Besides using the assessment to identify where and how to start, you can also monitor your progress by retaking it periodically. There are more than 90 variations of the assessment, each tailored to the size, industry and location of different businesses. So, a service business like an accounting firm isn’t judged on the same criteria as a manufacturer.
The B Corp tool is also useful for entrepreneurs who are detecting market pressures to improve—notably by reducing their use of fossil fuels—and are thus motivated to act.
Consumers, governments and investors are demanding action on climate change. The risks are mostly reputational but also include rising difficulty in accessing capital. Canada is among the countries targeting net zero greenhouse gas emissions by 2050 and BlackRock, the world’s largest fund manager, is calling on business leaders to disclose a plan for how their company will cope with “a net-zero economy.” These pressures are starting to reverberate through the economy.
Change is here
“Change is not coming. It’s already here.” Heim says. “The sooner you start this journey, the more resilient your company will be.”
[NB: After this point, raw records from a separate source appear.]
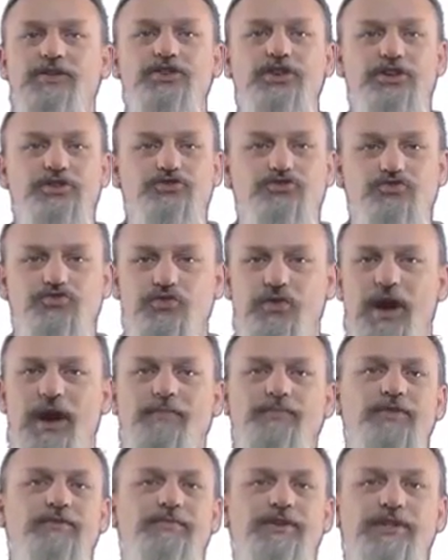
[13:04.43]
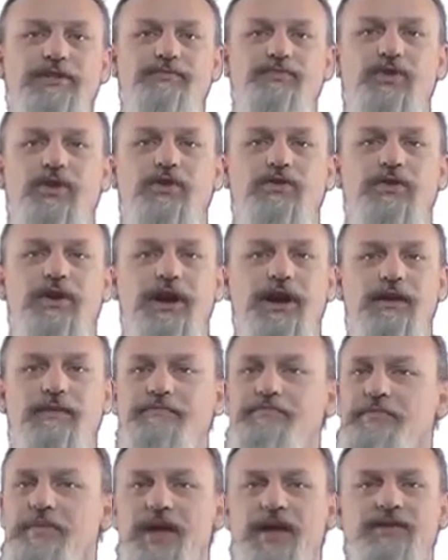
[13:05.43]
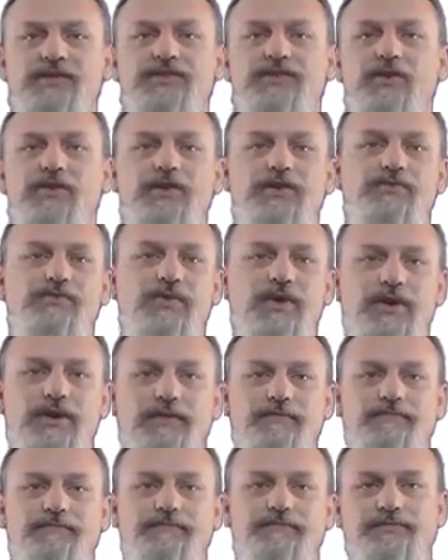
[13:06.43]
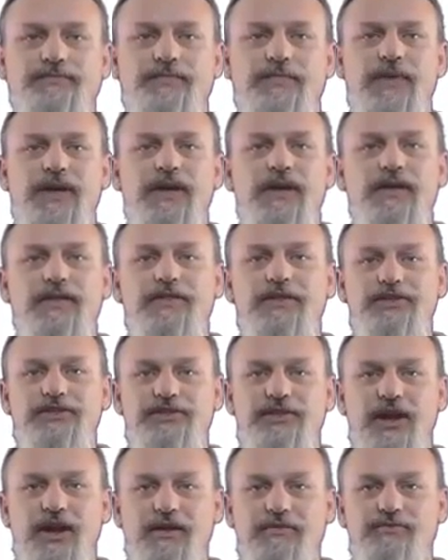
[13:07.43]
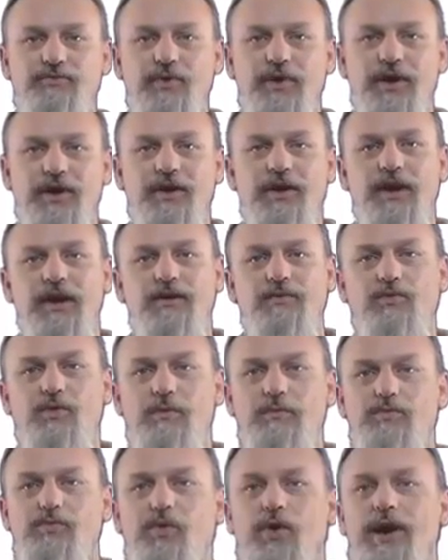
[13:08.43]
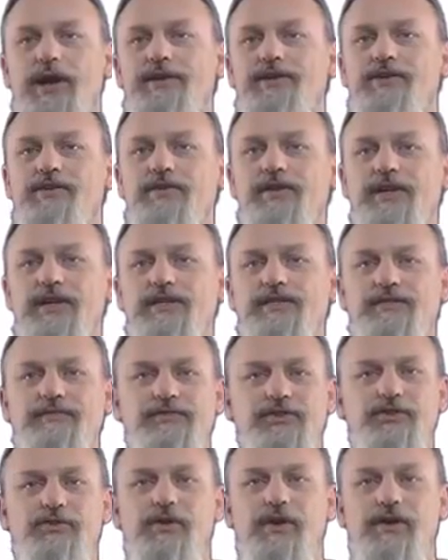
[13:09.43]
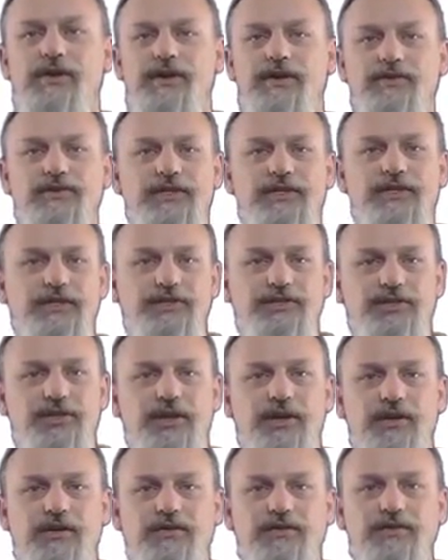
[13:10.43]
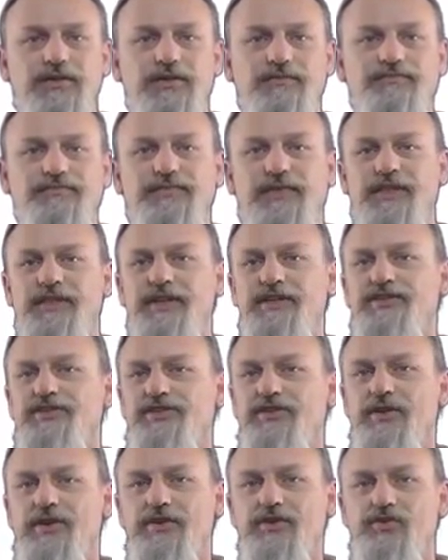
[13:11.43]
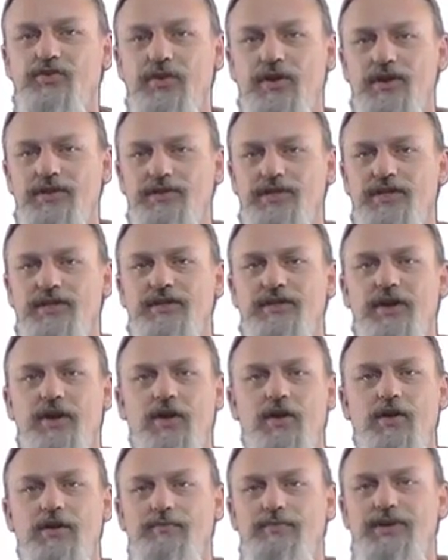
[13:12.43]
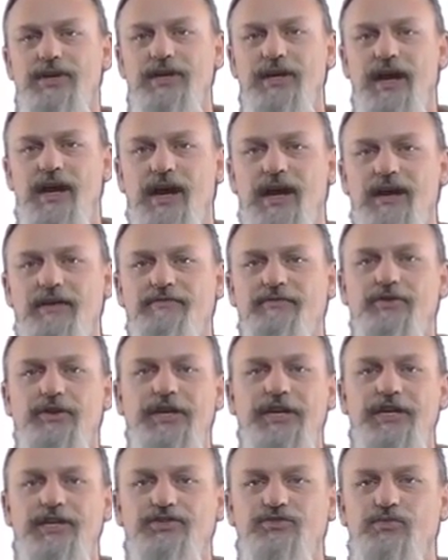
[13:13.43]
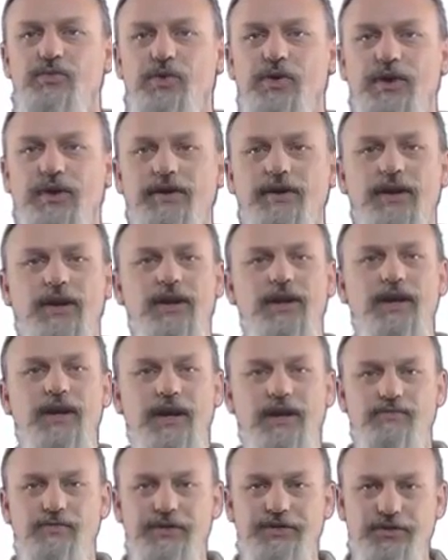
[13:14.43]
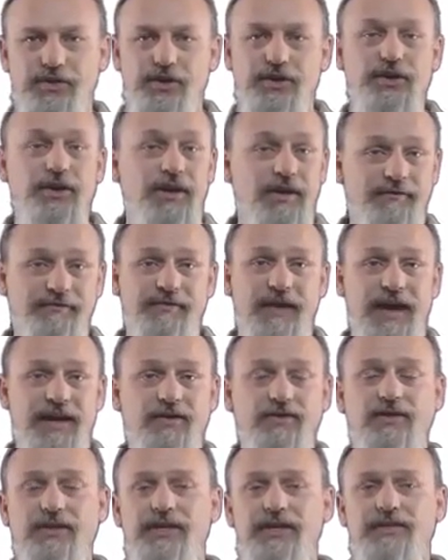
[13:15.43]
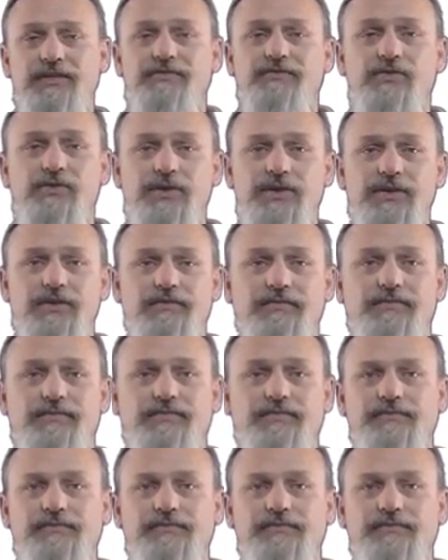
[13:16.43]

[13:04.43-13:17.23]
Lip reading: Just drop them in the program and start it running. The software will break your list of URLs into chunks and then start crunching the RPI for each one and return a final list for you.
However, Heim cautions that entrepreneurs should only do projects that are aligned with their company’s values and will deliver a return on investment in terms of energy savings, employee satisfaction, improved brand identity and other benefits.
B Corps are typically as profitable as traditional businesses but enjoy advantages when it comes to brand differentiation and employee recruitment, she adds.
“There’s zero tension between being a profitable business and considering your impact on all stakeholders. I can fill a stadium with entrepreneurs whose successful companies do both. Indeed, many are fueling their profitability because they are both,” says Heim.